AfriSpeech-MultiBench: A Verticalized Multidomain Multicountry Benchmark Suite for African Accented English ASR
Gabrial Zencha Ashungafac, Mardhiyah Sanni, Busayo Awobade, Alex Gichamba, Tobi Olatunji
TL;DR
AfriSpeech-MultiBench addresses a critical gap in ASR evaluation by creating a domain-specific, zero-shot benchmark for African English accents across seven application domains and multiple countries. It harmonizes seven African corpora and evaluates 19 diverse models, revealing a substantial gap between standard benchmarks and real-world African usage, with regionally tuned models like Intron-Sahara V2 delivering superior accuracy and robustness.
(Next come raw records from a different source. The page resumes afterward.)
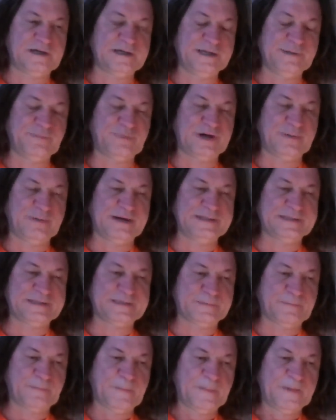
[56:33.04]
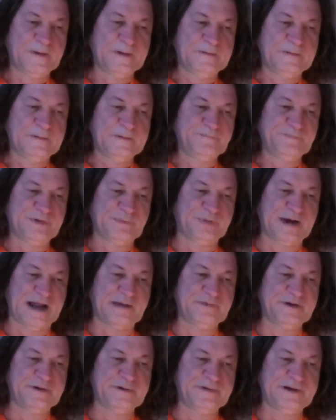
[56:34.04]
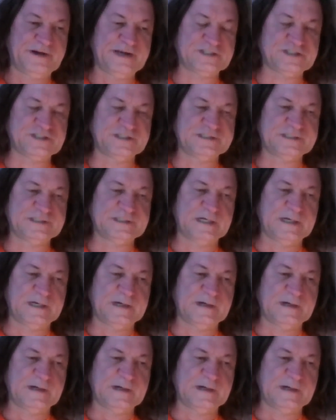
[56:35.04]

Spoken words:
implement the primary directions.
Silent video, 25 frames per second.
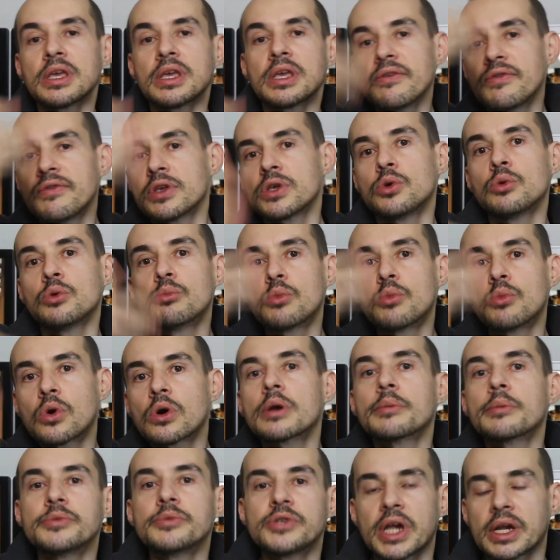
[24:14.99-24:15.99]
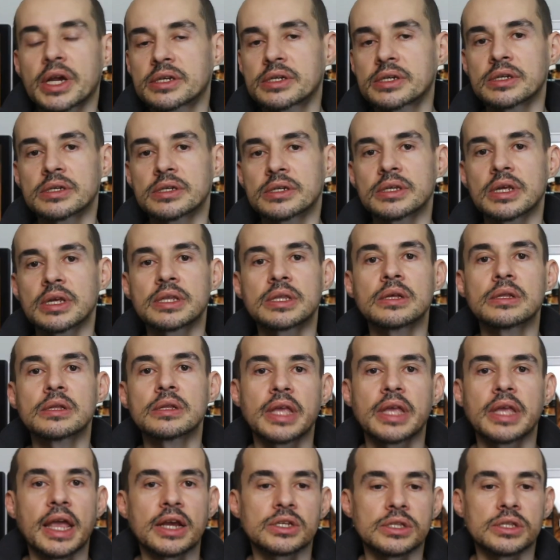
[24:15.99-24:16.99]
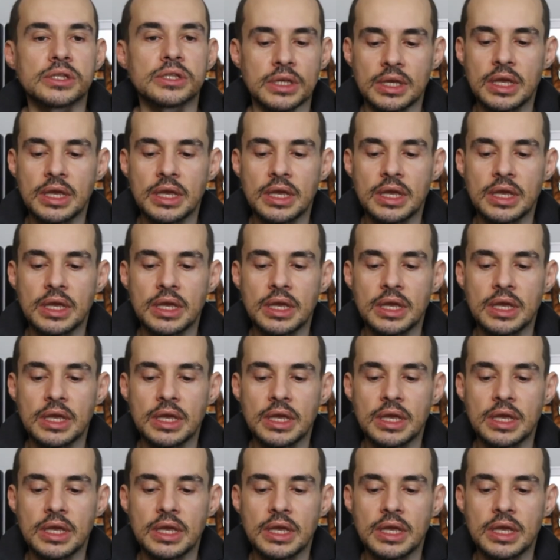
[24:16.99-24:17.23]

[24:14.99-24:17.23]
you more objections until they actually,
The work provides fine-grained error analyses by accent, domain, and model class, highlighting persistent challenges in named entities, conversational speech, and robustness, and it demonstrates the practical value of regionalized training for deployment. By publicly releasing the benchmark and conducting comprehensive cross-domain assessments, the paper offers actionable guidance for building inclusive, Africa-ready ASR systems and motivates further data collection and model adaptation in low-resource settings.
Abstract
Recent advances in speech-enabled AI, including Google's NotebookLM and OpenAI's speech-to-speech API, are driving widespread interest in voice interfaces globally. Despite this momentum, there exists no publicly available application-specific model evaluation that caters to Africa's linguistic diversity. We present AfriSpeech-MultiBench, the first domain-specific evaluation suite for over 100 African English accents across 10+ countries and seven application domains: Finance, Legal, Medical, General dialogue, Call Center, Named Entities and Hallucination Robustness. We benchmark a diverse range of open, closed, unimodal ASR and multimodal LLM-based speech recognition systems using both spontaneous and non-spontaneous speech conversation drawn from various open African accented English speech datasets. Our empirical analysis reveals systematic variation: open-source ASR models excels in spontaneous speech contexts but degrades on noisy, non-native dialogue; multimodal LLMs are more accent-robust yet struggle with domain-specific named entities; proprietary models deliver high accuracy on clean speech but vary significantly by country and domain. Models fine-tuned on African English achieve competitive accuracy with lower latency, a practical advantage for deployment, hallucinations still remain a big problem for most SOTA models. By releasing this comprehensive benchmark, we empower practitioners and researchers to select voice technologies suited to African use-cases, fostering inclusive voice applications for underserved communities.